* Task instructions: Using the records that follow, reproduce exactly the lines starting at the line containing "[0.00-0.90s]" and ending at the line containing "Verbatim transcript: it's". Include both end lines and no pictures.

* Entries provided:
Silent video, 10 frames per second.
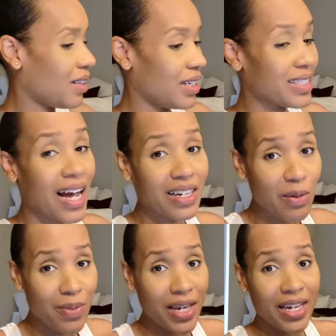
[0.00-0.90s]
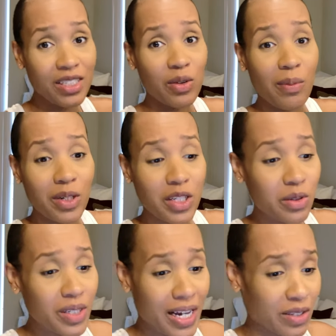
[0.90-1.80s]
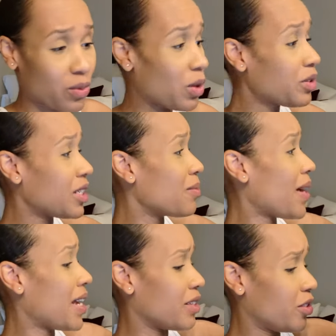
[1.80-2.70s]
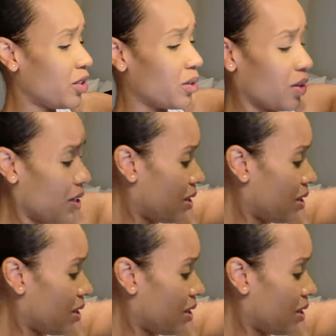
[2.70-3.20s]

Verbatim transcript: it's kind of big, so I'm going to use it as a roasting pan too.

--

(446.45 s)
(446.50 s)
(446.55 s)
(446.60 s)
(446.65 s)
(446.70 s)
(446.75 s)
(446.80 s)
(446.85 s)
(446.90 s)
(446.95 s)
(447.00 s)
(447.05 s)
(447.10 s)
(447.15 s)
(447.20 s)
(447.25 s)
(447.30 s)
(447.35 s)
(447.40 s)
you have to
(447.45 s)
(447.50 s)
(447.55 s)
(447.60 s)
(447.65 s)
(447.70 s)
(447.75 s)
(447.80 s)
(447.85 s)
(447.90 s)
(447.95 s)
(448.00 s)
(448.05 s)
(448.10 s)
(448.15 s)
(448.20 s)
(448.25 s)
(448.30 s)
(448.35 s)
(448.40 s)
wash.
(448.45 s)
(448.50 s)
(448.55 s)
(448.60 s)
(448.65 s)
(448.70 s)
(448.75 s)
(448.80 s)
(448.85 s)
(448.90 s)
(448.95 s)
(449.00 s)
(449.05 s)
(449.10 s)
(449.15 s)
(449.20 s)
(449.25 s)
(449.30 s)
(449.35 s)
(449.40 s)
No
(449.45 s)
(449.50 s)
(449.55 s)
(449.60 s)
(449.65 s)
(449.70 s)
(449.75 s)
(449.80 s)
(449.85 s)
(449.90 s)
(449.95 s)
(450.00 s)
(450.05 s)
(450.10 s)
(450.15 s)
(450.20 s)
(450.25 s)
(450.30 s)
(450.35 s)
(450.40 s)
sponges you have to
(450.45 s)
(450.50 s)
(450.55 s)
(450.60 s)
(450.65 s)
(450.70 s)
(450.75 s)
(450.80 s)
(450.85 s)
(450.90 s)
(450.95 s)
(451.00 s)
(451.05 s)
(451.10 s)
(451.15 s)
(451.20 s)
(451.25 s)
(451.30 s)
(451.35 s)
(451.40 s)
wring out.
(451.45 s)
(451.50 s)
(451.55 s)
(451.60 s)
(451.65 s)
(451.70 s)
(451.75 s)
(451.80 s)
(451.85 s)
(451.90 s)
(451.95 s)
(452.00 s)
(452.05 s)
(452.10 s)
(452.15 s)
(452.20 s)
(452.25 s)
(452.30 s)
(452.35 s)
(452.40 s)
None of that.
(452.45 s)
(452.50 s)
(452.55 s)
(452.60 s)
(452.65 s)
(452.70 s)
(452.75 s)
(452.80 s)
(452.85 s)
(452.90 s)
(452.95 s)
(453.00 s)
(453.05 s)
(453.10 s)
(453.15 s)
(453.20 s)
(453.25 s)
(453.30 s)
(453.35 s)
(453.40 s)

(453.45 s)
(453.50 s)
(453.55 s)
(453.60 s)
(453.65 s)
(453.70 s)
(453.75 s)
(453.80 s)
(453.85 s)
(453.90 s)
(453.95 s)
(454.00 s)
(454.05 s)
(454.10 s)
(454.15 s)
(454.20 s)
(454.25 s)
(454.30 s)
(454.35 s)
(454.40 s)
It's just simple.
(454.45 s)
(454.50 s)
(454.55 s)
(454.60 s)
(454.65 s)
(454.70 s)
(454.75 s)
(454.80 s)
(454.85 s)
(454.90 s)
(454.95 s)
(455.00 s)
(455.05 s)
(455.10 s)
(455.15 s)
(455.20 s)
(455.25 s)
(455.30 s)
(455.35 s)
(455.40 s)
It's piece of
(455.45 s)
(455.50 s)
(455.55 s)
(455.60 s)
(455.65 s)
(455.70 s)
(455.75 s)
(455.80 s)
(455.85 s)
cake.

* Answer area:
[0.00-0.90s]
[0.90-1.80s]
[1.80-2.70s]
[2.70-3.20s]

Verbatim transcript: it's kind of big, so I'm going to use it as a roasting pan too.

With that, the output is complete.